Complete guide
Reviewed July 2026Weight loss comes down to one principle: a calorie deficit. Eat fewer calories than your body burns, and it makes up the difference by drawing on stored fat. Every diet that works - low-carb, intermittent fasting, portion control - works because it creates a deficit, whether or not it says so. Understanding the deficit directly lets you plan loss instead of chasing the latest trend.
This calculator sizes your daily deficit from your maintenance calories (TDEE) and your goal loss rate, and shows the intake to hit it. Below you'll find the deficit-to-loss math, worked examples, safe limits, why the scale doesn't move in a straight line, and the mistakes that stall progress.
The goal isn't the biggest possible deficit - it's the largest one you can sustain while keeping muscle and energy. Slow and steady genuinely wins here.

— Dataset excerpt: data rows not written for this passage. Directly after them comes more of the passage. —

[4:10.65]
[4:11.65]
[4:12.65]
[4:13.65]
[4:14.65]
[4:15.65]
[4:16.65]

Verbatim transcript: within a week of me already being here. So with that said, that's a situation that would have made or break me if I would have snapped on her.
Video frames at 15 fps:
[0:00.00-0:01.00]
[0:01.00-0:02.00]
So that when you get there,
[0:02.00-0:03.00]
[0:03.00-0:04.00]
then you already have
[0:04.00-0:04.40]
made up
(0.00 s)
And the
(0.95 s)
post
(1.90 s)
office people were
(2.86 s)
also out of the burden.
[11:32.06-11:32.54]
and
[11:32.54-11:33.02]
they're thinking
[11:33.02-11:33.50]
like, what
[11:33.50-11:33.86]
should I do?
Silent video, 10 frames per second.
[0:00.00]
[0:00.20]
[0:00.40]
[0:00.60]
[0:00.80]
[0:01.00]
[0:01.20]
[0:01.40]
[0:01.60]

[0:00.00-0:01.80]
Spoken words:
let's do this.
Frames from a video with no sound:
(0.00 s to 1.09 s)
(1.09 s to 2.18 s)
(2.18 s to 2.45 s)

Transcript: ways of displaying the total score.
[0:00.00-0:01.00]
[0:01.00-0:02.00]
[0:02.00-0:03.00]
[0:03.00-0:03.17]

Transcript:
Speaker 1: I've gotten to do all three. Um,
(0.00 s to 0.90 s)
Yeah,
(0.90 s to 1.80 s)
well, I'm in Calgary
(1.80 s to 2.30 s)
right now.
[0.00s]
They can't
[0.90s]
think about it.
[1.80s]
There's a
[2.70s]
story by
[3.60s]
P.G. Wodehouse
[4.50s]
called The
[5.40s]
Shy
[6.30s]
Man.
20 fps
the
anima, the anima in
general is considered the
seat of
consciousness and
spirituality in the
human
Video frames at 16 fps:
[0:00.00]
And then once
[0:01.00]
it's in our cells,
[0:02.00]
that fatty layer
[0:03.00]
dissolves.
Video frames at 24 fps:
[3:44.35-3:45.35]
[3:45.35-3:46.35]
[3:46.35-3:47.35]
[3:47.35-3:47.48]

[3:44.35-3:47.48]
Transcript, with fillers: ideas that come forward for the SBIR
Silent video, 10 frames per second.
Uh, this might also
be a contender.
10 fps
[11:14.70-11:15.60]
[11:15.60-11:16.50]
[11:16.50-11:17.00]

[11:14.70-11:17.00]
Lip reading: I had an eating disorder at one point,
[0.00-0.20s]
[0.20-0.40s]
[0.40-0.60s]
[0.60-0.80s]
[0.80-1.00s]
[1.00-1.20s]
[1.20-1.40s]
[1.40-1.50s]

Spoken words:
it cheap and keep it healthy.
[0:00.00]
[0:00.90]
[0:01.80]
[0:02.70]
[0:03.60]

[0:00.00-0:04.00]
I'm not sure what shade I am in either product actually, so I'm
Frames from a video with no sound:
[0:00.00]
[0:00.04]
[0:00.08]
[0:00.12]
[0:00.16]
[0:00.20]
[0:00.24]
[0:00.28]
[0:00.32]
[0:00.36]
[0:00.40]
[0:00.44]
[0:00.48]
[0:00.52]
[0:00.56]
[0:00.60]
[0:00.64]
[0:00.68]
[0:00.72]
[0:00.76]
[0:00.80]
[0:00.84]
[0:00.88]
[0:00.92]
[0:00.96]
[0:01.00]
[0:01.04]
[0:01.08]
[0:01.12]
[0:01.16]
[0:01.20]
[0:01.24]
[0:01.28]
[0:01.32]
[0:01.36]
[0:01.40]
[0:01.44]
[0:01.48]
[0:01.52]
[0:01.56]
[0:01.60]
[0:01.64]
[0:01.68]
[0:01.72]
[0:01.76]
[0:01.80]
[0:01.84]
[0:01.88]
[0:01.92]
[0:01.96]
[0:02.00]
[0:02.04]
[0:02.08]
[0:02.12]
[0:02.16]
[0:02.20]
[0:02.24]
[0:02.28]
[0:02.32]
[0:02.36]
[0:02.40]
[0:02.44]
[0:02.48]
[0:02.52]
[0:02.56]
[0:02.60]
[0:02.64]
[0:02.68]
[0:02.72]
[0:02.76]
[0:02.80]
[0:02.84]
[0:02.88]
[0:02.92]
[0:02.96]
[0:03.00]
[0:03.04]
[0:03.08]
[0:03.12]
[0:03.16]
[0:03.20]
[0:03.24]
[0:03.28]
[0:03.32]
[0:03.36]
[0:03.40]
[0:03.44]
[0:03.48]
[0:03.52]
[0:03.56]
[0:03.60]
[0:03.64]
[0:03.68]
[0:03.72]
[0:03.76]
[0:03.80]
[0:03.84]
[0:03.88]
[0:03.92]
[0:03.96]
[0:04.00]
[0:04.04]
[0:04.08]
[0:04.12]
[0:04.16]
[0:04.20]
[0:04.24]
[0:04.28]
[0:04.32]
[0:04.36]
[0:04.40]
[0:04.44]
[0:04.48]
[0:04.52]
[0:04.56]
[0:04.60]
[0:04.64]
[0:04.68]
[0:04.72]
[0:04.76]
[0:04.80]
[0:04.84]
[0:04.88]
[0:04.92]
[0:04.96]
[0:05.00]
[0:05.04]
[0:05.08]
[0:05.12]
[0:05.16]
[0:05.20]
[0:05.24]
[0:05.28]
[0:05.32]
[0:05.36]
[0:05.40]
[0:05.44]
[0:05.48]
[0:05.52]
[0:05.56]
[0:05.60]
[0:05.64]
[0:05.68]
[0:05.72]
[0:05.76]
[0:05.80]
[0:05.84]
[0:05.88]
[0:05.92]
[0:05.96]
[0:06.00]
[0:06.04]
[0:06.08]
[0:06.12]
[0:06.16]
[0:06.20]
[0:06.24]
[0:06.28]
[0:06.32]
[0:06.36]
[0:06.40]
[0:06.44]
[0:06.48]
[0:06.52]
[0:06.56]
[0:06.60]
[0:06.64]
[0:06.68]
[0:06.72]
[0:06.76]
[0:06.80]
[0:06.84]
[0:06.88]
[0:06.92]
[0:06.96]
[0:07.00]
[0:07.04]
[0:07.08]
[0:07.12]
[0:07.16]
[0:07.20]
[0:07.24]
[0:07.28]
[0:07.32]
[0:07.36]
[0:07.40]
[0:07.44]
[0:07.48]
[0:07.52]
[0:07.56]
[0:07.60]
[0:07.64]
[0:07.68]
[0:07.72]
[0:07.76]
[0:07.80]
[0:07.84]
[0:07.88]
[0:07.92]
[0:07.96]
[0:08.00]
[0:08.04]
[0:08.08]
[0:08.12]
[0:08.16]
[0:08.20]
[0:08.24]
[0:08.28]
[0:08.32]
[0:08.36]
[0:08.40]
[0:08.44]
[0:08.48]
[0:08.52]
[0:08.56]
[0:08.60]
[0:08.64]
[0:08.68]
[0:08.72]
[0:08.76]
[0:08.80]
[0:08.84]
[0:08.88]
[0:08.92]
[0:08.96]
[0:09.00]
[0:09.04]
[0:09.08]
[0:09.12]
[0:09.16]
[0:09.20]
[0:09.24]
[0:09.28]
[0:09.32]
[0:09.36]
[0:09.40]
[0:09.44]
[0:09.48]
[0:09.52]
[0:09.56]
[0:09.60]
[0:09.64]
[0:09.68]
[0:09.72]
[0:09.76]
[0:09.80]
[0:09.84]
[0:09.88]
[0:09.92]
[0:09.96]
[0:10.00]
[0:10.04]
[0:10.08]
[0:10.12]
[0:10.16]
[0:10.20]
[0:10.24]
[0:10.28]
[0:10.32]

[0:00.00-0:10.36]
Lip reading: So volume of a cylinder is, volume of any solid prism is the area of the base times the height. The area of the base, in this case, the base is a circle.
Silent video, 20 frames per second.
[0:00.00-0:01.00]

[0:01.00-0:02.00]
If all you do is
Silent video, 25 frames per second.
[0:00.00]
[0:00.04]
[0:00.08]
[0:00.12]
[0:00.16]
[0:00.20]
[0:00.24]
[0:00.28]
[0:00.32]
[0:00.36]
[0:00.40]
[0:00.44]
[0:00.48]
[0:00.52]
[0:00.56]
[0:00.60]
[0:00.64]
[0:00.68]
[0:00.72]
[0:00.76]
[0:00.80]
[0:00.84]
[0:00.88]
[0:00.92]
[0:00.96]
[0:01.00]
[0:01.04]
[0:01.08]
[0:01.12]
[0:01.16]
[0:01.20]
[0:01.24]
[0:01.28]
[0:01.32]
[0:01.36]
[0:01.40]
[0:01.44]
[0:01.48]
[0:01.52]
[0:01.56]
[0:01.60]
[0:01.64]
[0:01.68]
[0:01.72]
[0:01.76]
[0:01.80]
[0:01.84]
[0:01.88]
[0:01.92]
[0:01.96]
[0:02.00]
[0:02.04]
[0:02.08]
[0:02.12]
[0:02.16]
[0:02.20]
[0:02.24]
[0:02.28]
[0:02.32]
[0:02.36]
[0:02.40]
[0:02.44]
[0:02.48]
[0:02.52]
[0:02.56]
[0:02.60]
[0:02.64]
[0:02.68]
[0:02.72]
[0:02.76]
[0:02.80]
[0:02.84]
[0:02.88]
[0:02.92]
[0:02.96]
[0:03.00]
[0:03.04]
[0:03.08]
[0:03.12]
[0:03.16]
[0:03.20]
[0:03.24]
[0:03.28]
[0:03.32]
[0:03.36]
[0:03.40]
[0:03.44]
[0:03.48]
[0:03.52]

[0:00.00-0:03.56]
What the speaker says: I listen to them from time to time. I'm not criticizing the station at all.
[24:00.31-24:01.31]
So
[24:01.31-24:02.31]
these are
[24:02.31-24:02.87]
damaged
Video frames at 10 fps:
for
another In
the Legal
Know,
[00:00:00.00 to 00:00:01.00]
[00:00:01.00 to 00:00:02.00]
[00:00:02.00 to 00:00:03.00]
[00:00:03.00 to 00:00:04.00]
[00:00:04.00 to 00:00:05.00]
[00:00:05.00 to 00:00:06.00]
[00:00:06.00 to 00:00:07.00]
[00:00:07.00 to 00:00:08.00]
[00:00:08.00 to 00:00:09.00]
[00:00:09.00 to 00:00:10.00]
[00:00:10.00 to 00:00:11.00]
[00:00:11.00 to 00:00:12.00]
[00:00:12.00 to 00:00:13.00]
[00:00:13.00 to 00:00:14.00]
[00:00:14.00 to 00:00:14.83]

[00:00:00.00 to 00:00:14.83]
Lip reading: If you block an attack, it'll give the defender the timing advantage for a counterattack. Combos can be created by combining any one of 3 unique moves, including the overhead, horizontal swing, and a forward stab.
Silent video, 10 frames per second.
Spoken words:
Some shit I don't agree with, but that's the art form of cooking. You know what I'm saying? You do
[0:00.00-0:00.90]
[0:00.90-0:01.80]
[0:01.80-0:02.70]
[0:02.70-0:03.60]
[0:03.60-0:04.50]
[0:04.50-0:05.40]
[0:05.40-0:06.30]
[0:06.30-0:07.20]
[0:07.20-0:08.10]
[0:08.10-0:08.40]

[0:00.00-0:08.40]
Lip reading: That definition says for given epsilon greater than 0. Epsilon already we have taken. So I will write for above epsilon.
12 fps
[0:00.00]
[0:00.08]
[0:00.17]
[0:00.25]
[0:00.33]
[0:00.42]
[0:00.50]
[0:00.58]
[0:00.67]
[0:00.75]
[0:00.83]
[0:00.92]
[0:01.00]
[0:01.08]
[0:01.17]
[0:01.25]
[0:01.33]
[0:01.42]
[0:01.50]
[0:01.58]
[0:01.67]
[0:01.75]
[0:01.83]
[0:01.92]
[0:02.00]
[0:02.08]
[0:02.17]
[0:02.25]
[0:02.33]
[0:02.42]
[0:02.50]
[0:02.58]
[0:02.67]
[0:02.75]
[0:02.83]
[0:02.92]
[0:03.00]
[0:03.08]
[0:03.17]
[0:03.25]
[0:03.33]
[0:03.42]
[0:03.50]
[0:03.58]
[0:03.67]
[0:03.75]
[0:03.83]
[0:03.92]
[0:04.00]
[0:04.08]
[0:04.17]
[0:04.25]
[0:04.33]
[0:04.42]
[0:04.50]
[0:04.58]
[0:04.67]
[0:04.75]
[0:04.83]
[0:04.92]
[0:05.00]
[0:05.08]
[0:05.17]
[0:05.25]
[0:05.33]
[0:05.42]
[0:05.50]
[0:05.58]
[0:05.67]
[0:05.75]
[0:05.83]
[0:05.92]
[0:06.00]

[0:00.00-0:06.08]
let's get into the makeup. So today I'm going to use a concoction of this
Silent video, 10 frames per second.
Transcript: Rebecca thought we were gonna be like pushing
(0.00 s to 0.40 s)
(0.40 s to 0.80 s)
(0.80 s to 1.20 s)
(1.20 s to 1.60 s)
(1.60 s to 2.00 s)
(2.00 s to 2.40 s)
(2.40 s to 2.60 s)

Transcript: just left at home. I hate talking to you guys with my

How a calorie deficit becomes weight loss
Deficit = TDEE - calorie intake Weekly fat loss (kg) = (daily deficit x 7) / 7700 1 kg of body fat stores about 7,700 kcal Daily intake = TDEE - target deficit
One kilogram of body fat holds roughly 7,700 kcal of energy. So a 500 kcal daily deficit adds up to 3,500 kcal a week - about 0.45 kg of fat. Double the deficit and you roughly double the rate, but you also raise the risk of losing muscle and stalling. The deficit is the lever; the 7,700 figure converts it to kilograms.
Worked examples
- TDEE 2,200 kcal, 500 deficit: eat 1,700 kcal/day; weekly loss = 500 x 7 / 7700 = about 0.45 kg.
- TDEE 2,800, 750 deficit: eat 2,050; weekly loss = 750 x 7 / 7700 = about 0.68 kg.
- Goal-driven: to lose 6 kg in 12 weeks = 0.5 kg/week, needing a ~550 kcal daily deficit.
- Minimum floors: don't drop below ~1,200 kcal (women) or ~1,500 (men) without medical guidance.
Choosing a safe deficit
| Deficit/day | Weekly loss | Best for | Risk |
|---|---|---|---|
| 250 kcal | ~0.23 kg | Small amounts to lose, easy to sustain | Slow |
| 500 kcal | ~0.45 kg | Most people - the standard | Low |
| 750 kcal | ~0.68 kg | More to lose, disciplined | Some muscle/energy risk |
| 1000 kcal | ~0.9 kg | Short-term, supervised | Muscle loss, fatigue, rebound |
Why the scale doesn't move in a straight line
Fat loss is steady, but scale weight isn't - it swings daily with water, food in the gut, sodium, hormones and glycogen. You can be in a real deficit and see the scale rise for days, then drop suddenly (a 'whoosh'). This is why you should judge progress by the weekly average trend over 2-3 weeks, not any single morning's number.
Using this calculator
- Enter your maintenance calories (TDEE) - use the TDEE or calorie calculator if you don't know it.
- Choose a target loss rate or deficit size; 0.5 kg/week (about 500 kcal) suits most people.
- Read your daily intake target and expected weekly loss.
- Track weight as a weekly average and adjust intake by 100-200 kcal if the trend doesn't match after 2-3 weeks.
Common mistakes
- Setting too aggressive a deficit, then losing muscle, stalling, and rebounding.
- Not eating enough protein, so a chunk of the loss is muscle rather than fat.
- Judging progress by daily scale readings instead of the weekly trend.
- Forgetting that TDEE falls as you lose weight - the same deficit shrinks over time, so recalculate.
- Under-counting intake: liquid calories, cooking oil and 'bites' quietly erase the deficit.
Frequently asked questions
Glossary
- Calorie deficit
- Eating fewer calories than you burn, causing weight loss.
- TDEE
- Total Daily Energy Expenditure - your maintenance calories.
- 7,700 kcal rule
- The approximate energy stored in 1 kg of body fat.
- Maintenance calories
- The intake that holds weight steady - equal to TDEE.
- Muscle preservation
- Keeping muscle during a deficit via protein and resistance training.
- Metabolic adaptation
- The fall in energy use that can follow prolonged dieting.
- Weekly trend
- The average weight over a week - the true measure of fat loss.
- Diet break
- A planned period at maintenance to aid adherence during long diets.
Key takeaways
A calorie deficit - eating below your TDEE - is the engine of all weight loss, and 1 kg of fat is about 7,700 kcal, so a 500 kcal daily deficit loses roughly 0.45 kg/week. Choose the largest deficit you can sustain while eating 1.6-2.2 g/kg protein and lifting to keep muscle, ignore daily scale noise in favour of the weekly trend, and recalculate as your lighter body's TDEE falls. Moderate and consistent beats aggressive and short-lived.
Enter your maintenance calories and goal above for your daily intake target; then track your weekly-average weight and fine-tune by 100-200 kcal from the real trend.